La directive reprend les règles et normes énoncées au sein des quatre premiers titres de la convention du travail maritime. Je ne m'étendrai pas sur ce sujet qui a déjà été abordé, mais je voudrais saluer en particulier le dispositif de protection de la maternité prévu pour les femmes marins enceintes, qui, étant inaptes à travailler à bord, ne pouvaient être reclassées. Le régime de sécurité sociale des marins et l'armateur cofinanceront le maintien d'une prestation dans ce cas.

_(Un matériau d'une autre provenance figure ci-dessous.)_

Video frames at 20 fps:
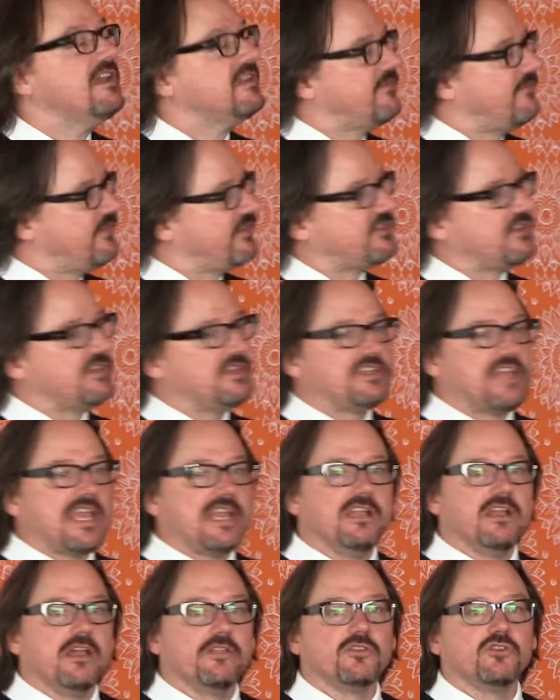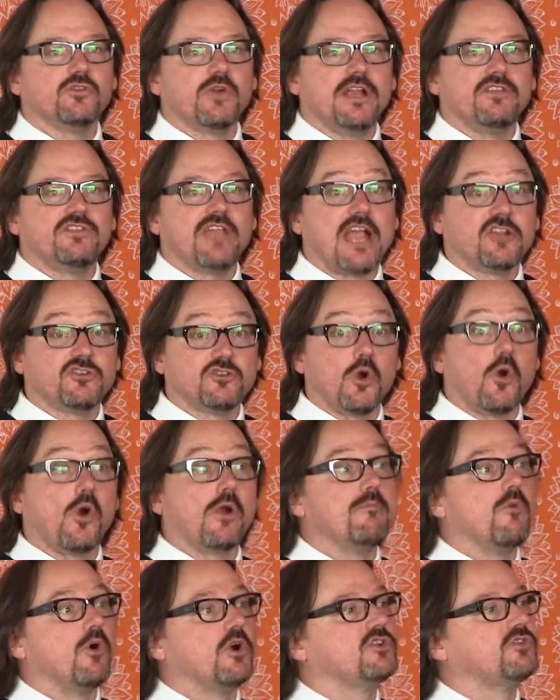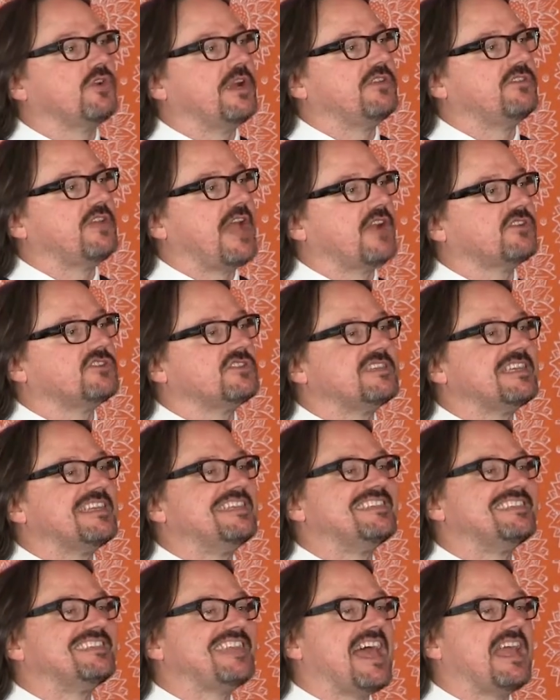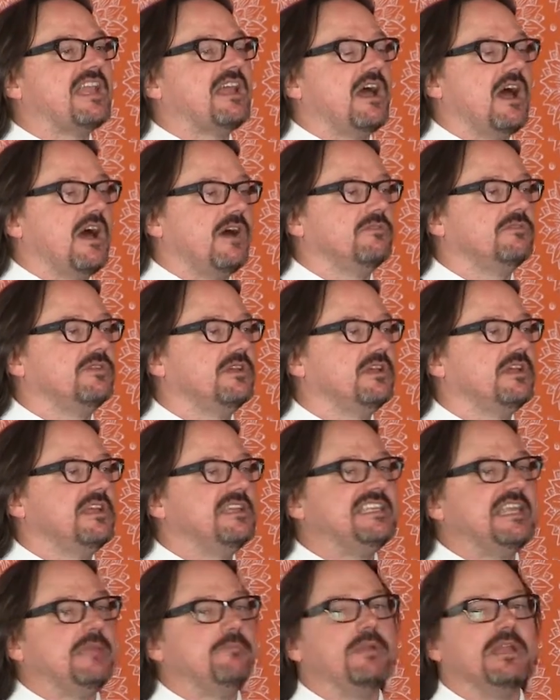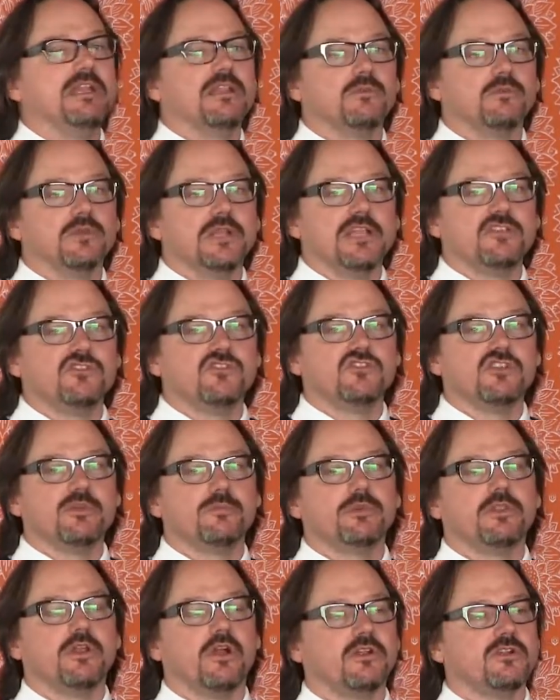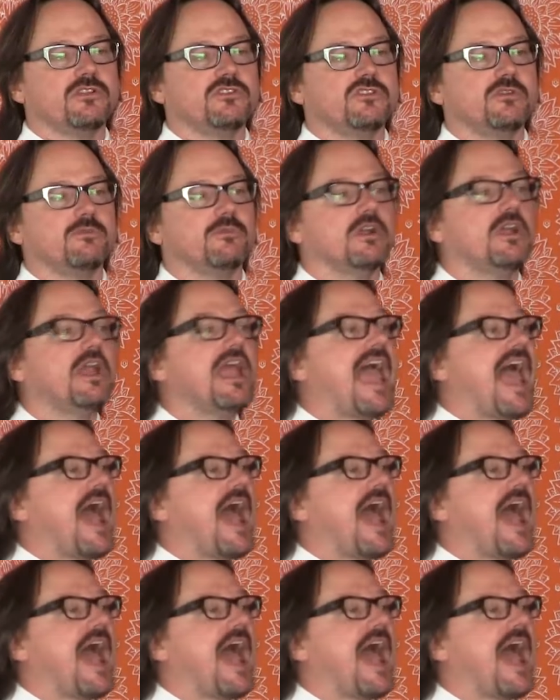to facilitate another transaction or more transactions instead of deepening the relationship with our consumer.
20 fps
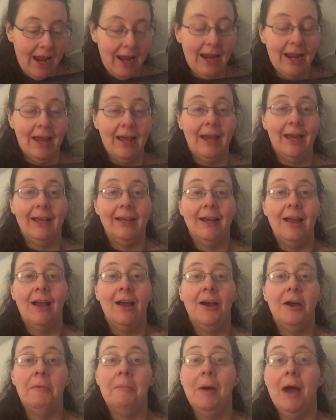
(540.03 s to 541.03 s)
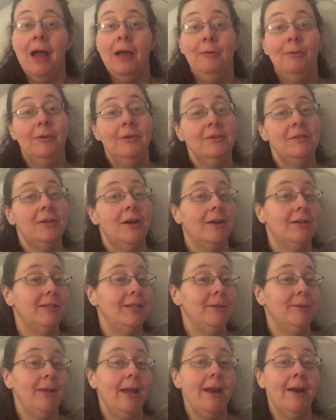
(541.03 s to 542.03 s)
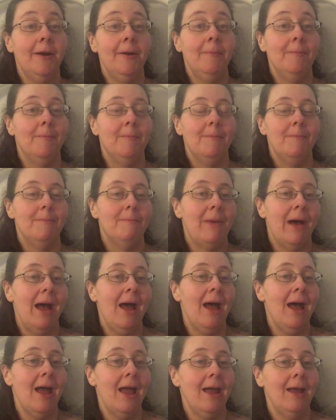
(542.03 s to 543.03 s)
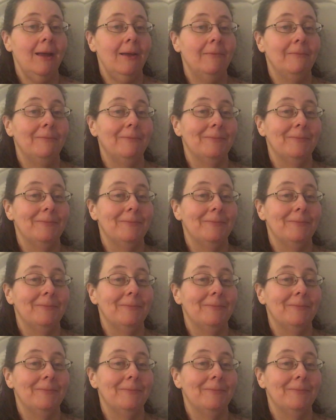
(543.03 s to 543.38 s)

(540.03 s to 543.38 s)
And I will talk to you later. Bye.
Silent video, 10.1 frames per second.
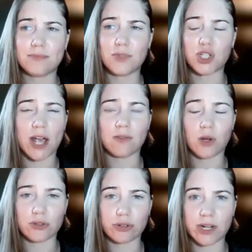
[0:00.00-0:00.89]
jack of
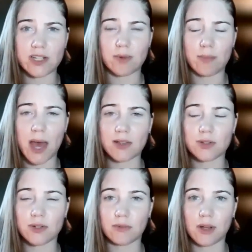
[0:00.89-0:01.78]
all trades, but
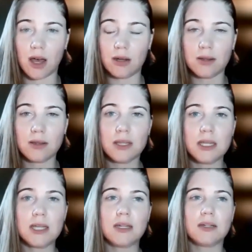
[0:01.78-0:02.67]
master of none.
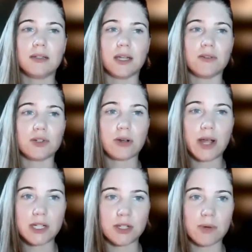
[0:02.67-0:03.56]
Like, if you're
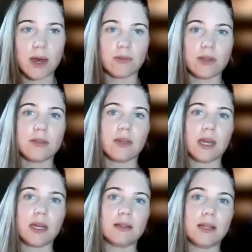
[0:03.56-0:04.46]
trying to do
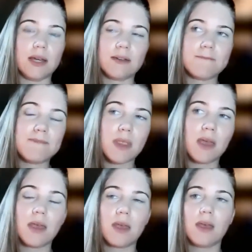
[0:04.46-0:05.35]
everything, like,
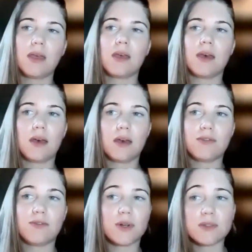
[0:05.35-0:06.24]

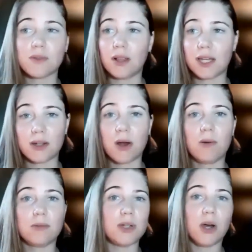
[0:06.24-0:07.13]
first of all, like,
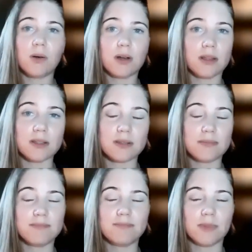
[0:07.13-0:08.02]
no one on
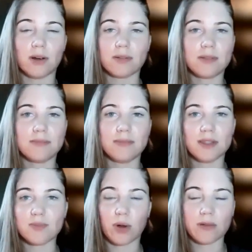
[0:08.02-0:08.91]
this earth
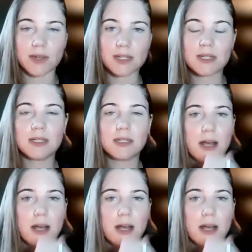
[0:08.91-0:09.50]
is perfect.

Pour conclure, au sujet du titre III et des dispositions relatives à l'énergie, l'audit énergétique obligatoire prévu pour les grandes entreprises à l'article 27 est une avancée, à condition qu'il puisse se faire en toute objectivité et qu'il aboutisse à l'amélioration significative de l'efficacité énergétique et à la baisse de la consommation d'énergie.

Mais, même si vous venez d'annoncer, madame la ministre, la prolongation de la deuxième période des certificats d'économies d'énergie, avec une période transitoire utilisée pour améliorer les dispositifs – ce qui est une bonne décision pour les acteurs de la filière – je voudrais vous poser une question plus précise : les efforts d'obligation vont-ils changer ? Maintenir une obligation à niveau constant serait un vrai problème pour l'ensemble de la filière et menacerait les emplois, compte tenu de l'excédent qui sera atteint fin 2013. Il faudrait a minima déduire ces excédents des calculs d'obligation à appliquer en 2014, alors que ce niveau d'effort devrait être doublé pour correspondre aux objectifs fixés par la directive européenne à plus de 200 térawatts heure cumac par an.

Au-delà des remarques sur les normes et les règles, avec la volonté de simplification souvent légitime qui nous anime ici, ce qui nous paraît important, c'est que ces textes donnent de la cohérence et de la force à l'Union européenne. Oui, contrairement à ce que ne cessent de clamer les eurosceptiques, le territoire européen est pertinent pour construire des politiques efficaces dans les domaines du développement durable, de l'alimentation et de la santé.

Pour conclure, je citerai Jean de La Fontaine, né à Château-Thierry. Dans l'une de ses fables – vous la connaissez sans doute, Le Vieillard et ses Enfants –, il écrivait : « Toute puissance est faible, à moins que d'être unie ».

Voilà ce que nous ne devons jamais perdre de vue pour notre pays, la France, mais aussi pour notre Europe. Il reste encore beaucoup à faire, mais ces transitions nous montrent que nous sommes sur la bonne voie. C'est pourquoi le groupe RRDP votera ce projet de loi.